▸ PROBLEM TO SOLVE
Output each entry verbatim. Leave the images out.

▸ PROVIDED RECORDS
· · · ·

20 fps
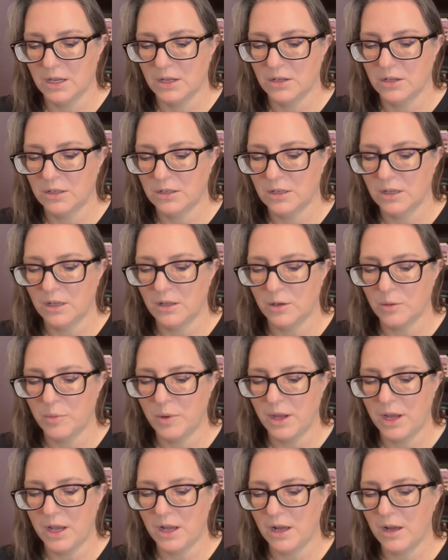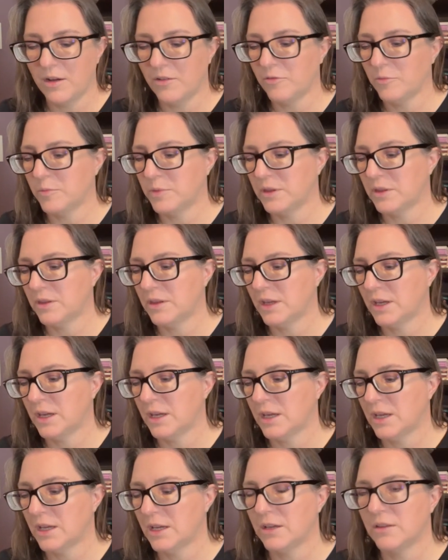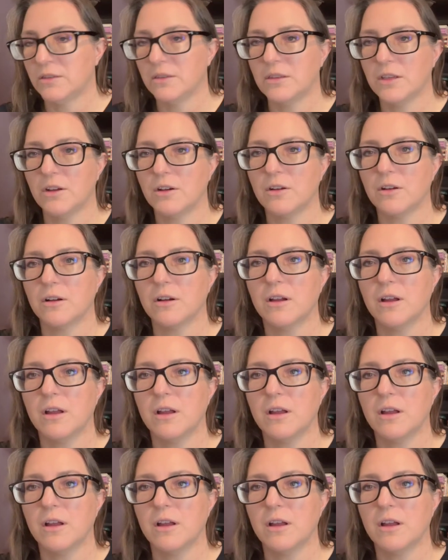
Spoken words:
Good color payoff, but they're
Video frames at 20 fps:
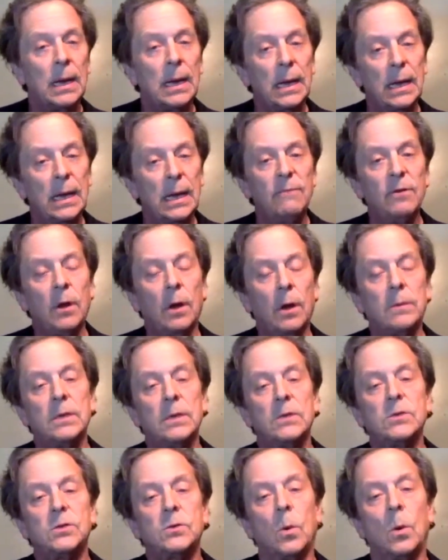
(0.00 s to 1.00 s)
Even on
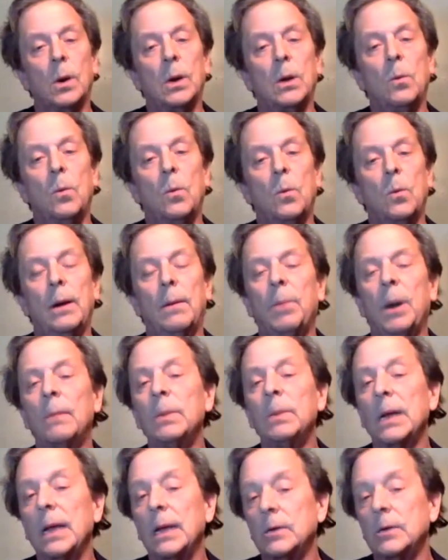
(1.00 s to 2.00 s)
this story where
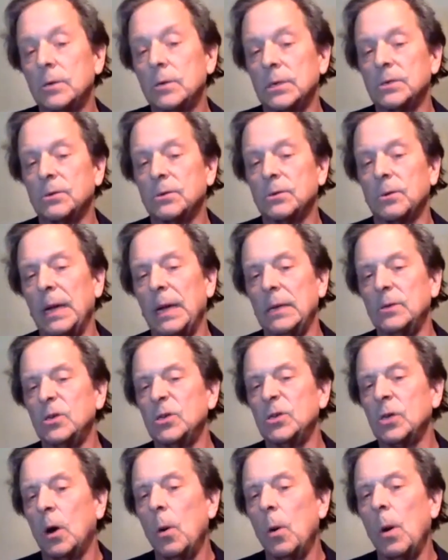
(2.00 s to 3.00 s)
public interest
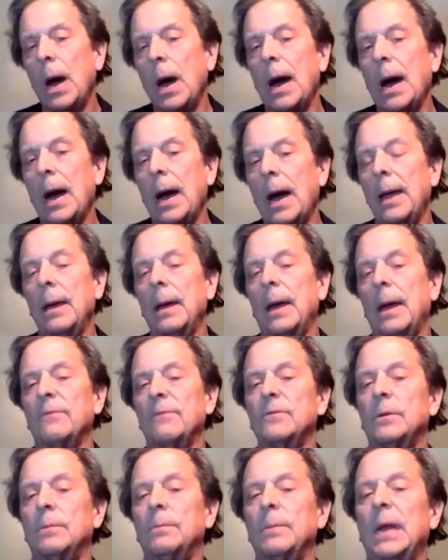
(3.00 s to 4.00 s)
remains so high
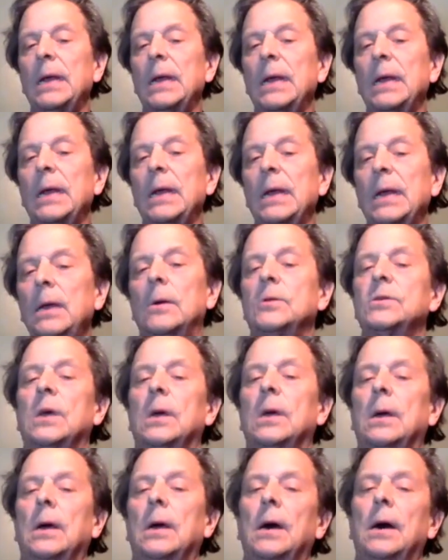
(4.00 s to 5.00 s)
after many
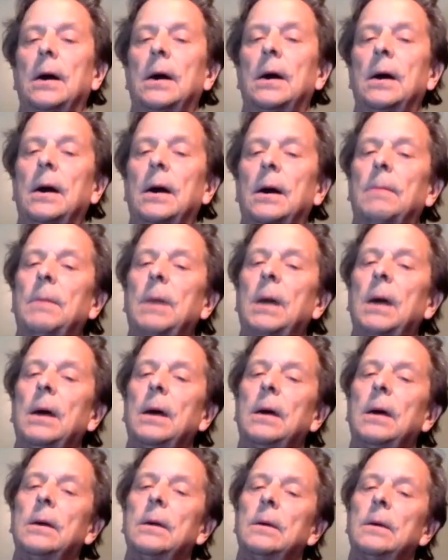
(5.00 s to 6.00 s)
years,
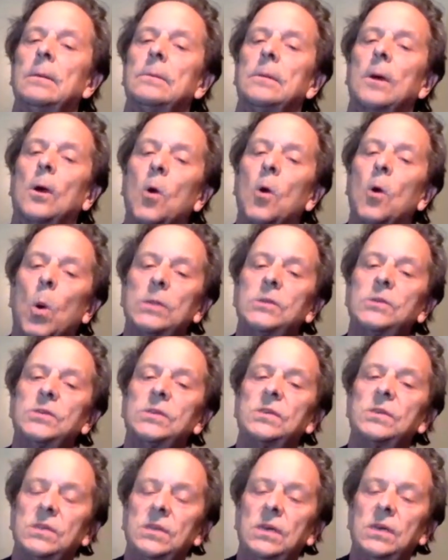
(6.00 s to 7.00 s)
the courts
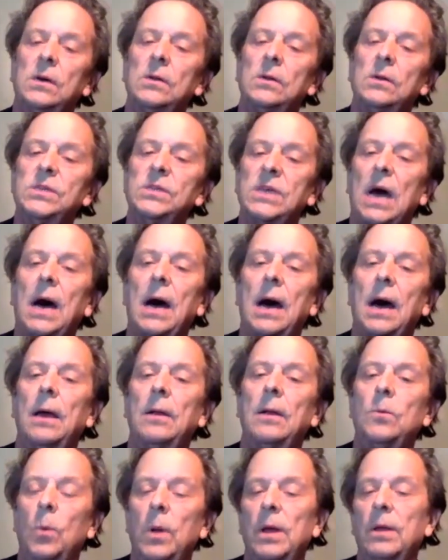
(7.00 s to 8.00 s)
still
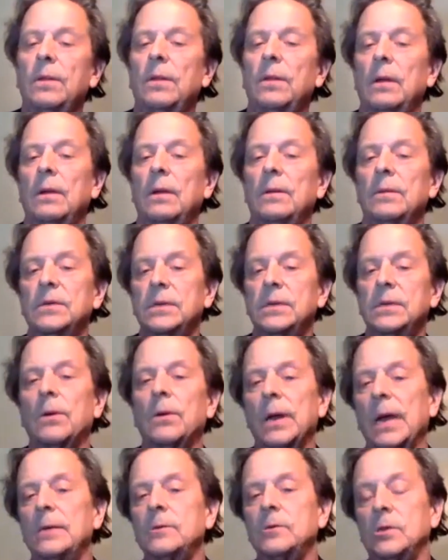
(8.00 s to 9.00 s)
side with the
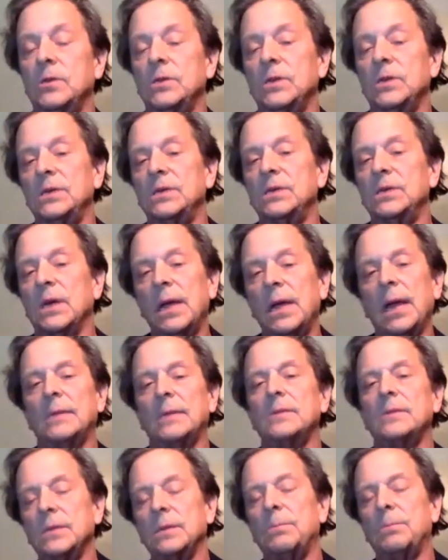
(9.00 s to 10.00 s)
secret agencies
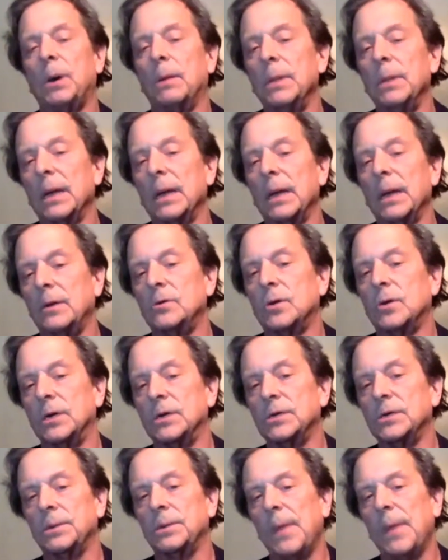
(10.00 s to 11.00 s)
against the public
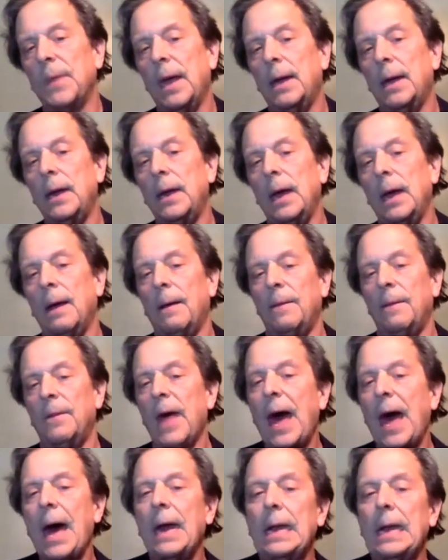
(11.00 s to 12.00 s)
interest. And
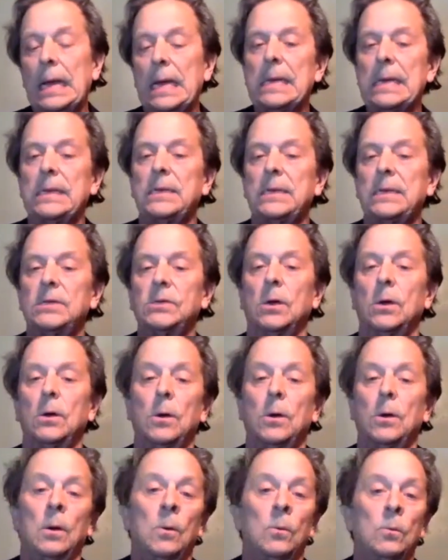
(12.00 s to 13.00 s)
that is
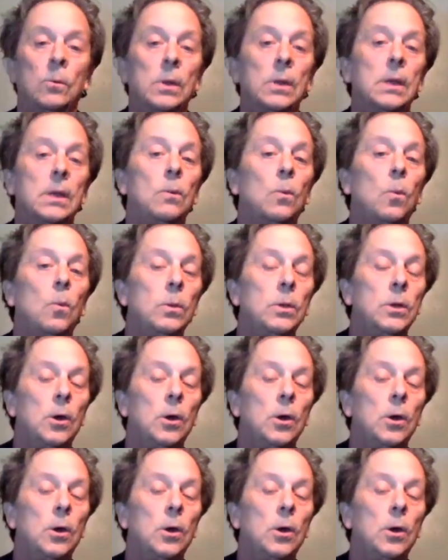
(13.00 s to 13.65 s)
really,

· · · ·

▸ RESPONSE TO THIS EXERCISE
20 fps
Spoken words:
Good color payoff, but they're
Video frames at 20 fps:
(0.00 s to 1.00 s)
Even on
(1.00 s to 2.00 s)
this story where
(2.00 s to 3.00 s)
public interest
(3.00 s to 4.00 s)
remains so high
(4.00 s to 5.00 s)
after many
(5.00 s to 6.00 s)
years,
(6.00 s to 7.00 s)
the courts
(7.00 s to 8.00 s)
still
(8.00 s to 9.00 s)
side with the
(9.00 s to 10.00 s)
secret agencies
(10.00 s to 11.00 s)
against the public
(11.00 s to 12.00 s)
interest. And
(12.00 s to 13.00 s)
that is
(13.00 s to 13.65 s)
really,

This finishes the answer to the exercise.